BLOOM: When is the first issue coming out?

Farida Bedwei:
It will be available online next week in the Afrocomix app in the Google Play store. The print copy will be ready to be purchased in Ghana in the middle of December. Next year people will be able to purchase the print copy from other parts of the world.

BLOOM: I understand you are a software engineer and the co-owner of Logiciel, which sells a microfinance banking software used by over 200 financial companies in Ghana?

Farida Bedwei:
Yes. These companies are smaller than banks, and give loans and financial services to people who run small businesses or don't have a steady income, and who don't qualify for loans from banks.

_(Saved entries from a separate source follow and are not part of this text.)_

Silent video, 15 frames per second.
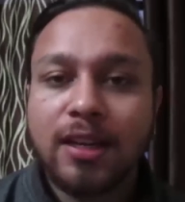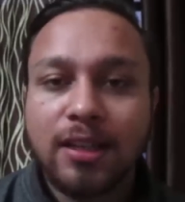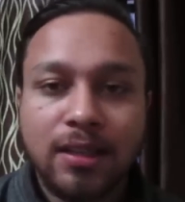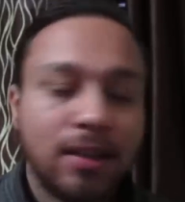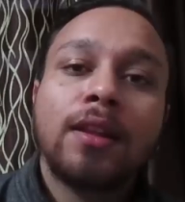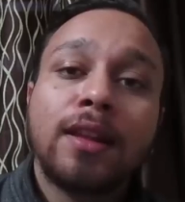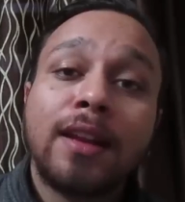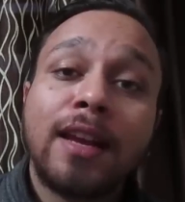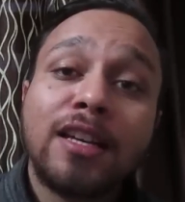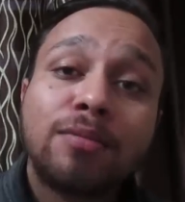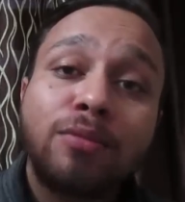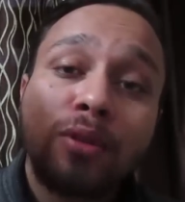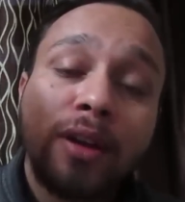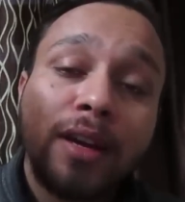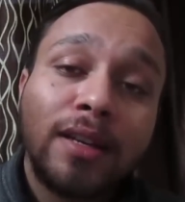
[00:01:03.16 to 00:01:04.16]
next. The next
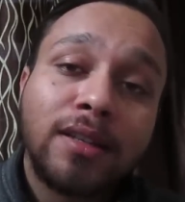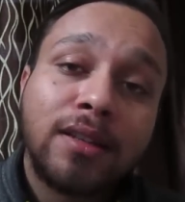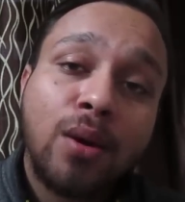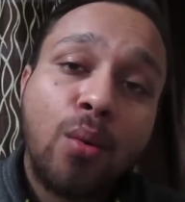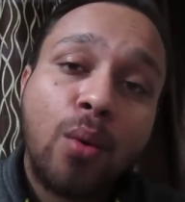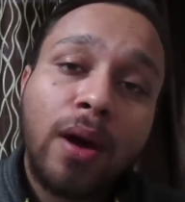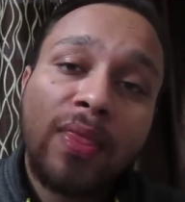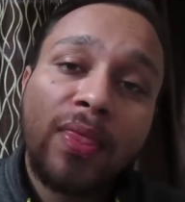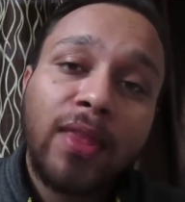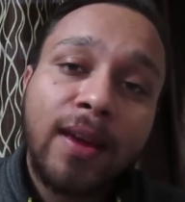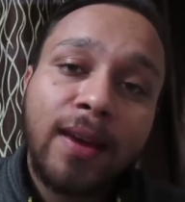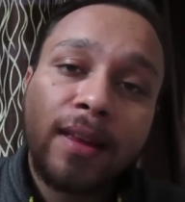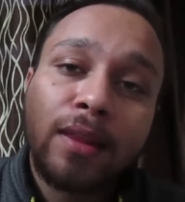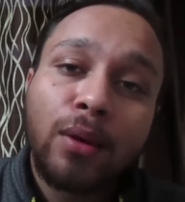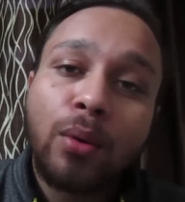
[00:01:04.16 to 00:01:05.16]
book is The One
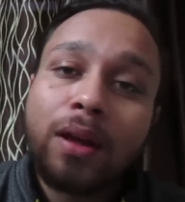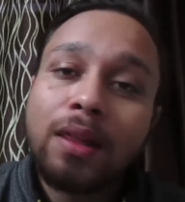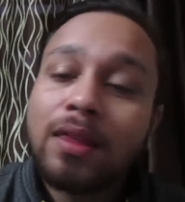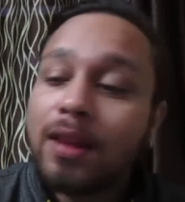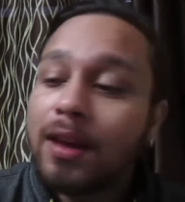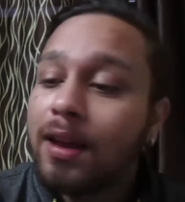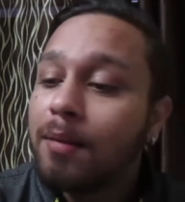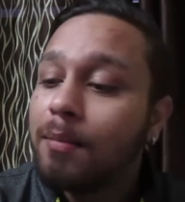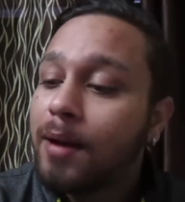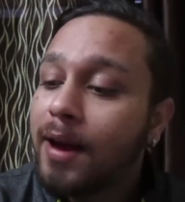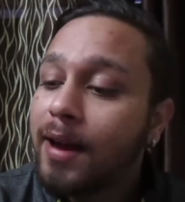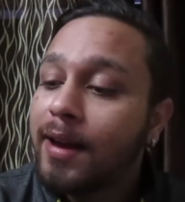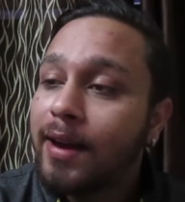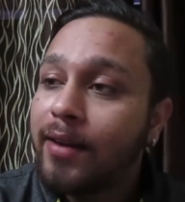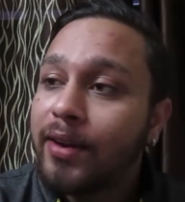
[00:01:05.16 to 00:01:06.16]
Thing, The One Thing
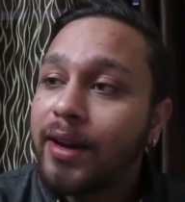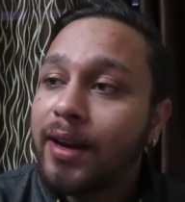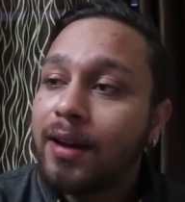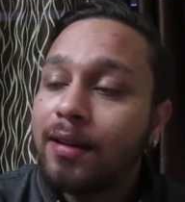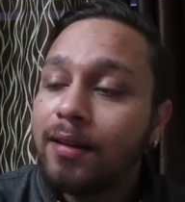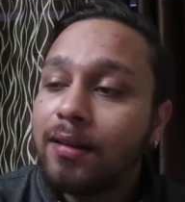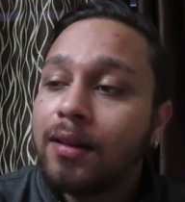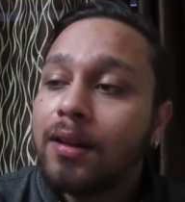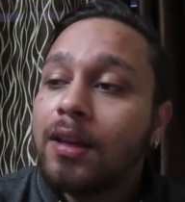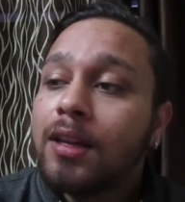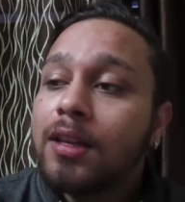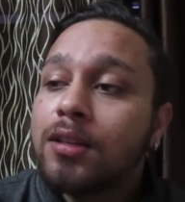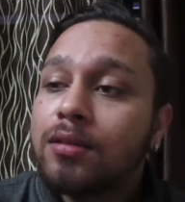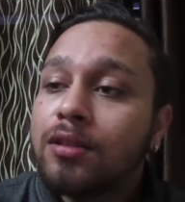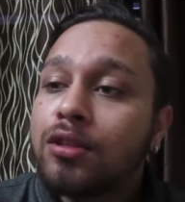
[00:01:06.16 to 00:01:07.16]
by Gary Keller.
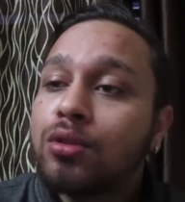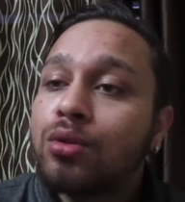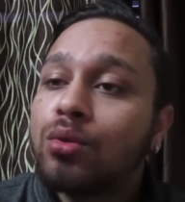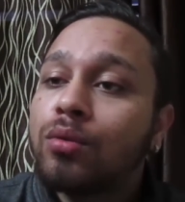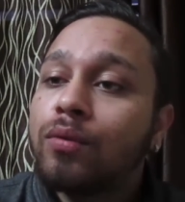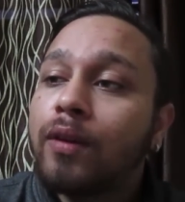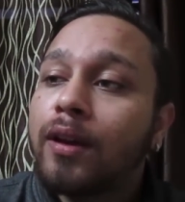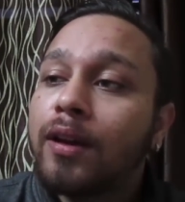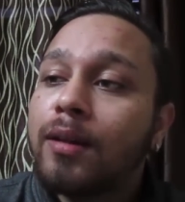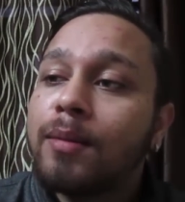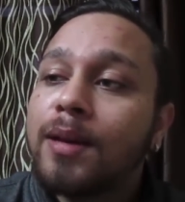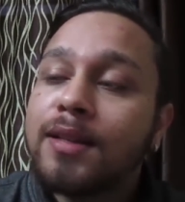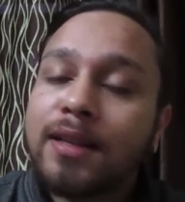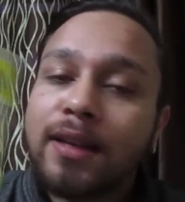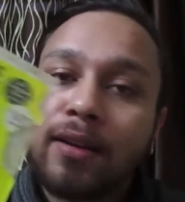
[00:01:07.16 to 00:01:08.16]
So so fucking
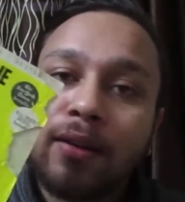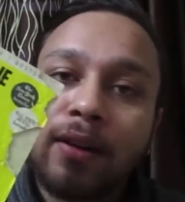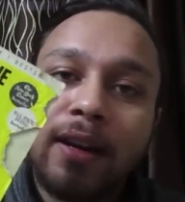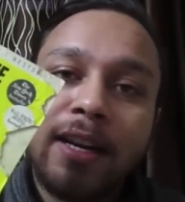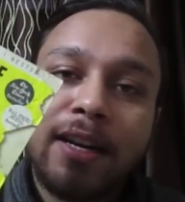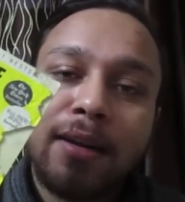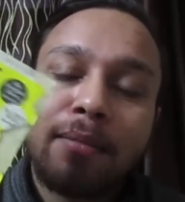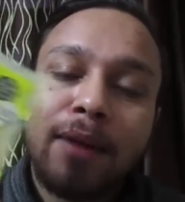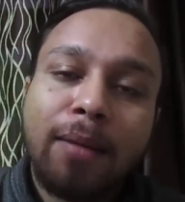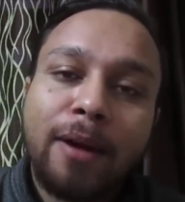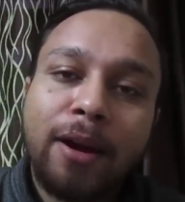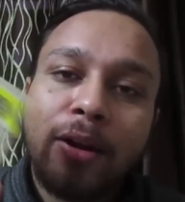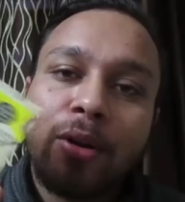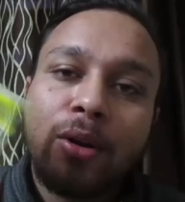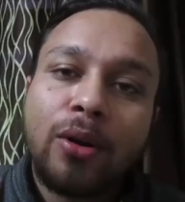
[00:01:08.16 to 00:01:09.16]
amazing. Eaten by
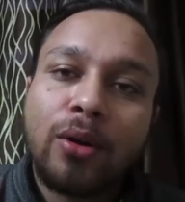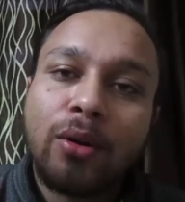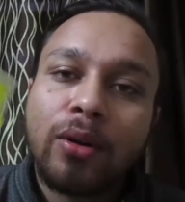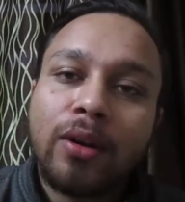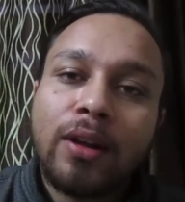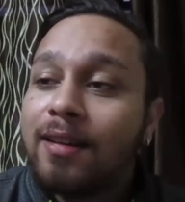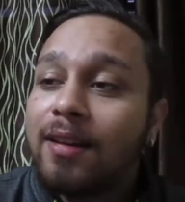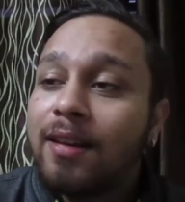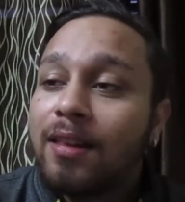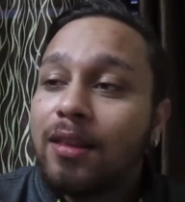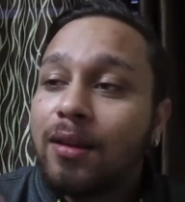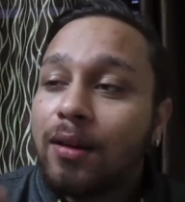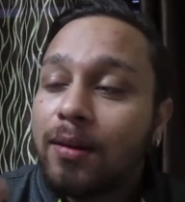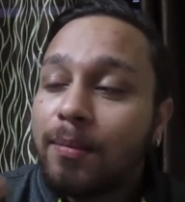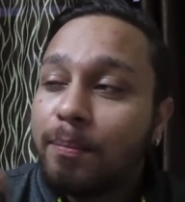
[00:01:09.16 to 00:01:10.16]
my dog.
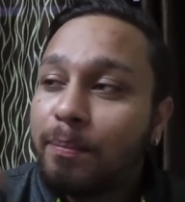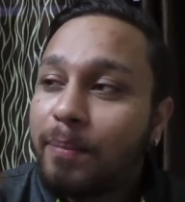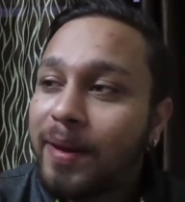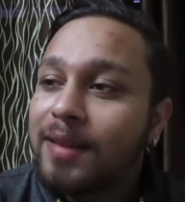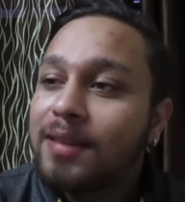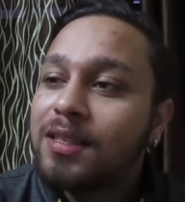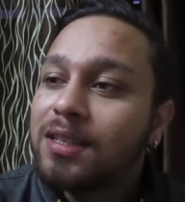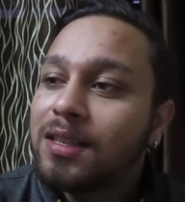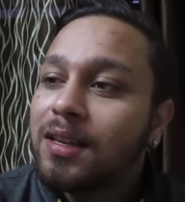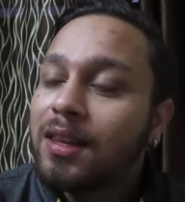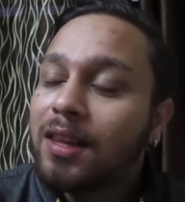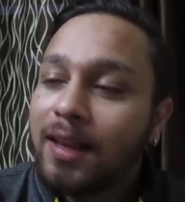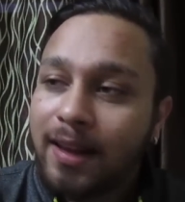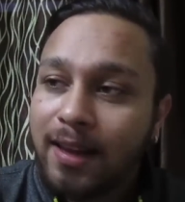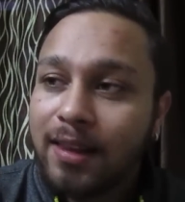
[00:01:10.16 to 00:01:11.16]
The best
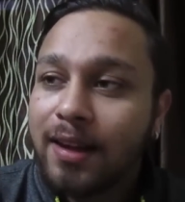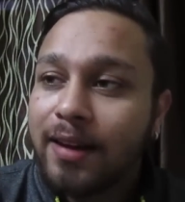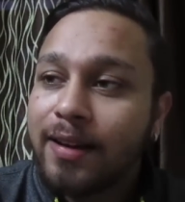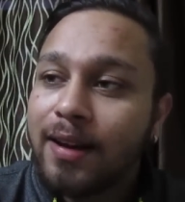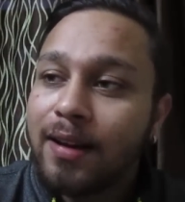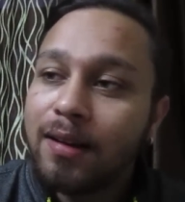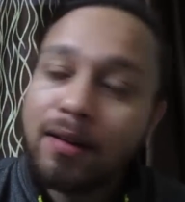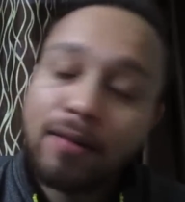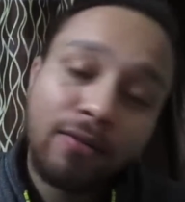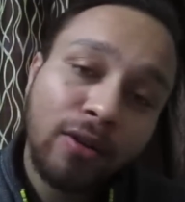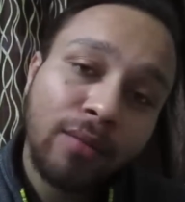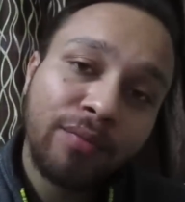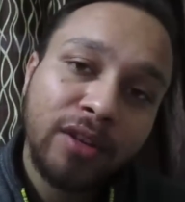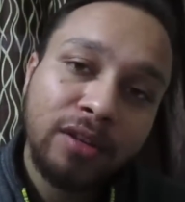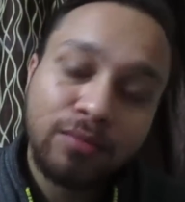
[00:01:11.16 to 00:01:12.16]
thing that I learned
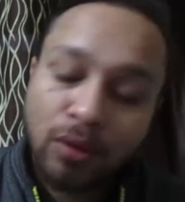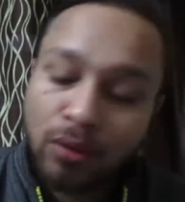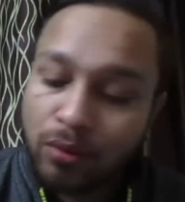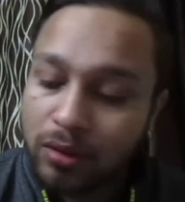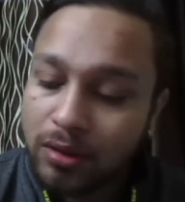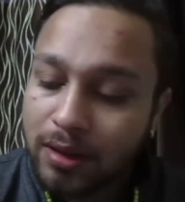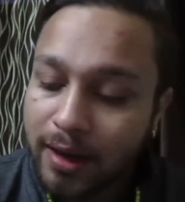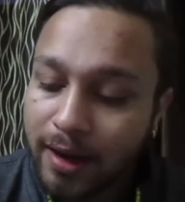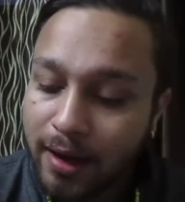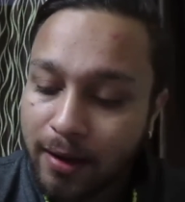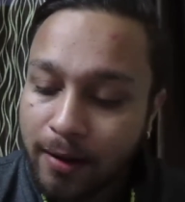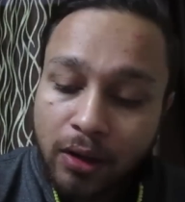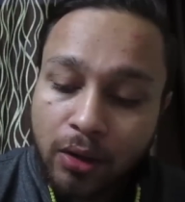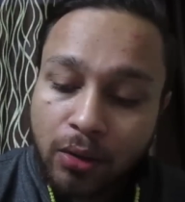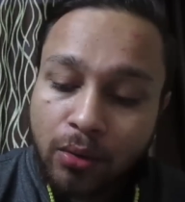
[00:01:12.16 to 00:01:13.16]
from this book was like
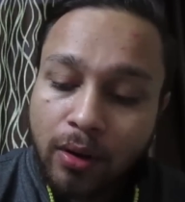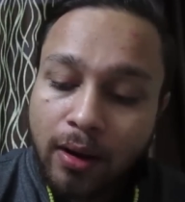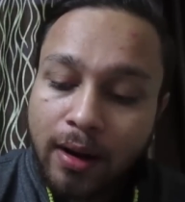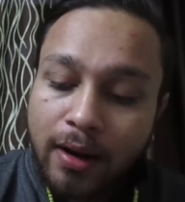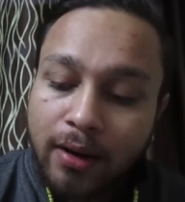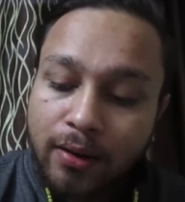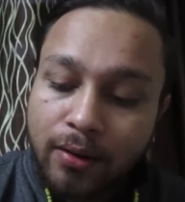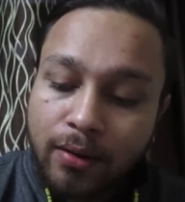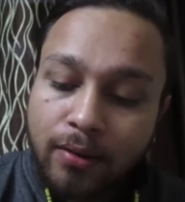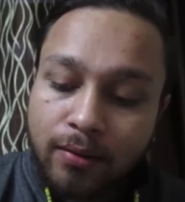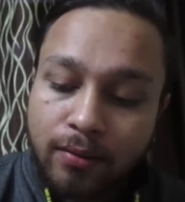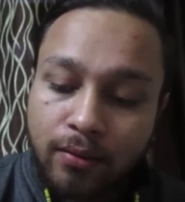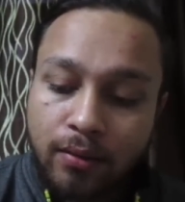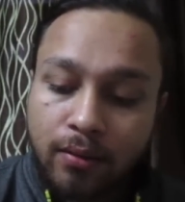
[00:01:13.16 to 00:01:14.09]
you are you know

BLOOM: Do any of your skills as a software engineer lend themselves to launching a new comic book?

Farida Bedwei:
No, they are two different areas of my life. They don’t intersect at all.

BLOOM: So is working on your comic book a bit of a reprieve?

Farida Bedwei:
Yes. It’s something totally different. It gives me a lot of satisfaction that my life isn’t just about writing code. Sometimes you need to add something to make your life more exciting.

BLOOM: How often will the comic come out?

Farida Bedwei:
We are planning on four issues every year.

BLOOM: Would you say Karmzah’s personality is like yours?

Farida Bedwei:
I don’t know. I guess someone who knows me would be a better person to answer that. I try not to write about myself, but I guess eventually you end up adding a bit of yourself. Karmzah is a no-nonsense person who solves problems and fights bad guys.

BLOOM: What advice would you give parents raising children with a wide range of disabilities?

Farida Bedwei:
I would tell them to treat their child as normally as possible, because although the child has a disability, the child is a child first. Enjoy them. We all want the same thing: we want to be loved and we want to feel that we can achieve anything in the world. As much as you can, give your child the freedom to be who he or she wants to be.